A jakie Wy macie plany?

1288
69
1288 69
#103.06.2008, 16:22

Hiszpański nie podoba mi się, ale za to portugalski i włoski jak najbardziej.
Jeśli chodzi o melodię języka, to chyba nie ma ładniejszych niż ugro-fińskie. Taki węgierski, fiński, czy estoński są po prostu cudowne.
Ja się obecnie uczę włoskiego i przyznam, że jest bardzo fajny do nauki, z wielu powodów. Niderlandzki podobnie, ale z trochę innych powodów :)
Też mam w planie naukę jeszcze jakichś języków, ale z tych mniej znanych. Czas pokaże, co z tego będzie.
A najbardziej wkurzającym językiem jest angielski, bez dwóch zdań...

Anna
Admin grupy
625
Anna 625
#203.06.2008, 16:29

Jak dla mnie to niemiecki ma najbardziej wkurzajaca melodie... :) A angielski, hmmm - zalezy kto mowi :) Ja bardzo lubie sluchac osob mowiacych z tzw. RP (dla niewtajemniczonych - w stylu BBC, tego londynskiego, a nie szkociego), ale tez nie wszytskich - to juz chyba jednak bardziej od charakteru zalezy. Nie moge natomiast wytrzymac pewnych typow wymowy amerykanskiej - zwlaszcza jesli ida w parze z "paris-hiltonowa" osobowoscia...

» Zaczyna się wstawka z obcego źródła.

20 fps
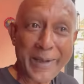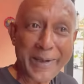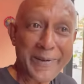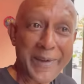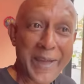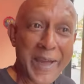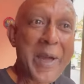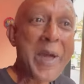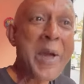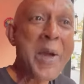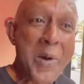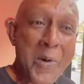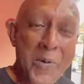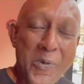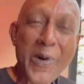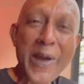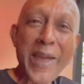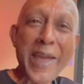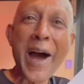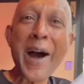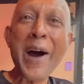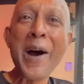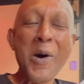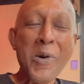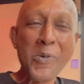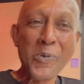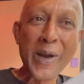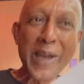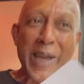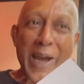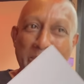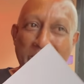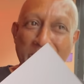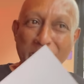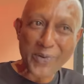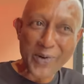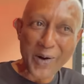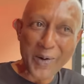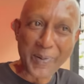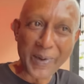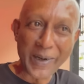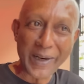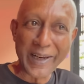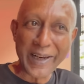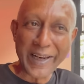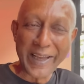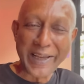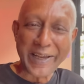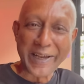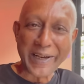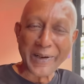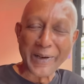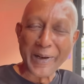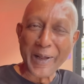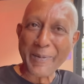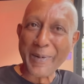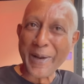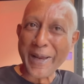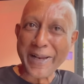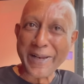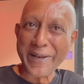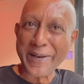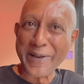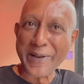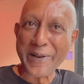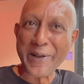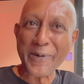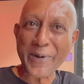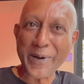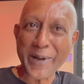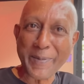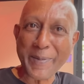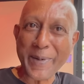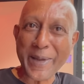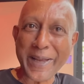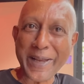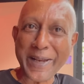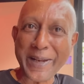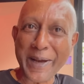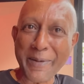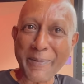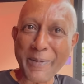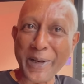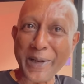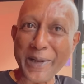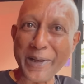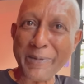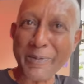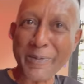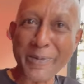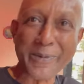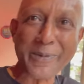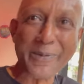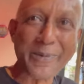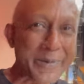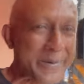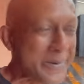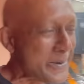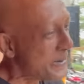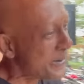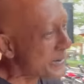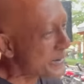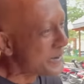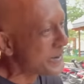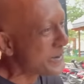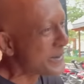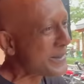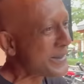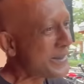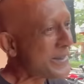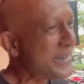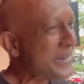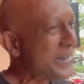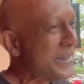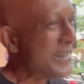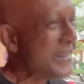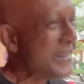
it? Oh, wow. We are, we are properly legal. I mean, you know what I mean? I oh, mean, is there such a thing?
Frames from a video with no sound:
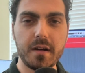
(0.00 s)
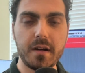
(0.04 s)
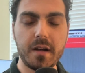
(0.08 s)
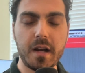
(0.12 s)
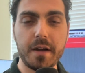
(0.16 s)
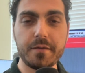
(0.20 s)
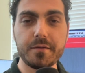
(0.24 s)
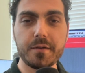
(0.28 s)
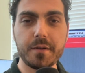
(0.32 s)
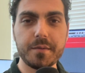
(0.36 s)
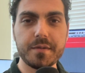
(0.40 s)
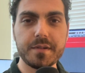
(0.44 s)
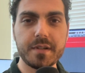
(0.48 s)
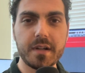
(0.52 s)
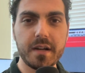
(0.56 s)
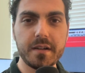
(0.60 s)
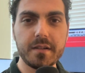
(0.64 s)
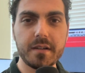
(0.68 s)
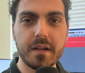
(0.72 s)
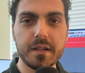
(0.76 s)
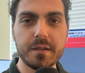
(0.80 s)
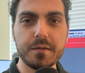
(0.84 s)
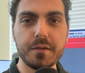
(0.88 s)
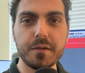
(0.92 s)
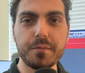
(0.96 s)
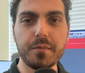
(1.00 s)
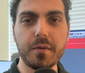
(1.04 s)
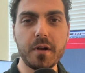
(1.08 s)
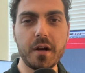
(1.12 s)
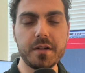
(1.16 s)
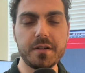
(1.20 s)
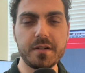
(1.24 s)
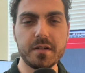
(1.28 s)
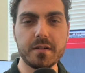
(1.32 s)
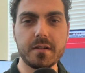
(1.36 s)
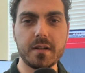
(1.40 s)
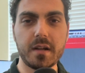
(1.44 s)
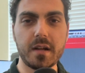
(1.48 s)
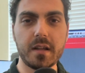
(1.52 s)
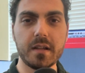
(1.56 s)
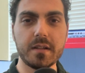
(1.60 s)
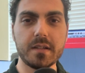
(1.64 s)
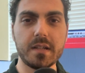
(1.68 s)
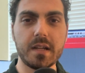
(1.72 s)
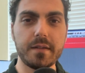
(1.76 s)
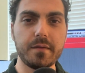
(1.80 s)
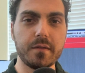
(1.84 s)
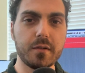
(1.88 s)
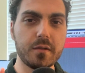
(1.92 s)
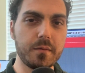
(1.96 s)
After I'm signed onto a project, I like
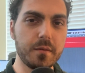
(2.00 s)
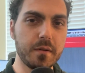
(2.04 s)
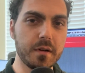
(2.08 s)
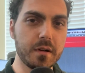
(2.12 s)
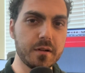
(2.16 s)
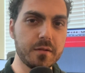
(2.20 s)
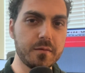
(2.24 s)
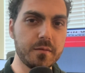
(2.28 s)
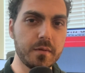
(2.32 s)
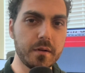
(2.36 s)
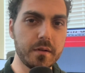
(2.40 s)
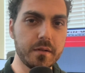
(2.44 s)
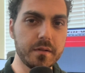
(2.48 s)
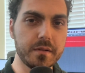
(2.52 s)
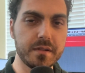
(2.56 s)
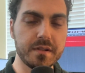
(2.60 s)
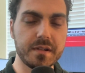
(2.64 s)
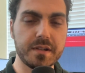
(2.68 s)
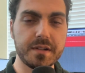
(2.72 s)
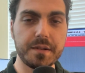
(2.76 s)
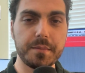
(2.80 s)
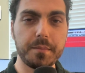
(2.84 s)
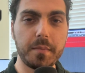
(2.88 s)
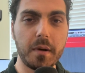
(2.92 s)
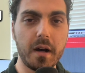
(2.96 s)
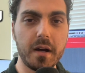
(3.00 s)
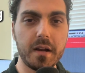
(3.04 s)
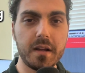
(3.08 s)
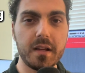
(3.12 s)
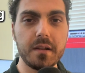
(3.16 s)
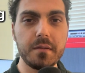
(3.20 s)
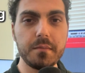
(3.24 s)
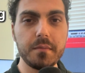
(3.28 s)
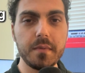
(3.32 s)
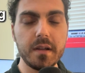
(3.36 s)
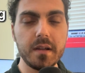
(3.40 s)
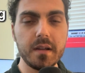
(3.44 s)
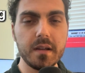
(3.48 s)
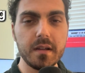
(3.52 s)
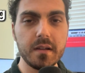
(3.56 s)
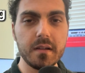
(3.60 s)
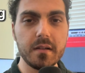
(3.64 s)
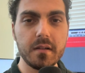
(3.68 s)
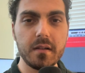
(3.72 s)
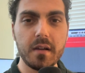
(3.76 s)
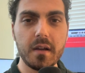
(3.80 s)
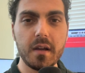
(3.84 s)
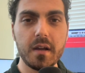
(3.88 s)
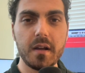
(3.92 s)
to have a quote-unquote spotting meeting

Wloski tez mi sie bardzo podoba - nastepny na liscie, ale portugalski... hmmm... brzmi mi tak, jakby mowiacy sie troche krztusil. A gdzie sie uczysz tego wloskiego, 1288? Indywidualnie czy w jakiejs szkolce? Ja sie wlasnie zastanawiam nad tym moim hiszpanskim - czy lepiej uczyc sie indywidualnie + jakies prywatne konsultacje, czy zapisac sie na kurs...

WHiX
Moderator
1 012
WHiX 1 012
#303.06.2008, 17:43

Ja osobiscie mialem juz dczynienia z jezykiem rosyjskim. Nie mam wiekszych osiagniec w tej dziedzinie, ale moge sie poszczycic umiejetnoscia przeczytania tekstu, a czasami nawet zrozumienia. Przymierzalem sie juz do hiszpanskiego, ale jakos zawsze mi czasu zabraklo. Teraz moim wielkim celem jest japonski ... ha ... jak mi sie uda, to bede wielki :) No w sumie to tak bardzo powili mi idzie.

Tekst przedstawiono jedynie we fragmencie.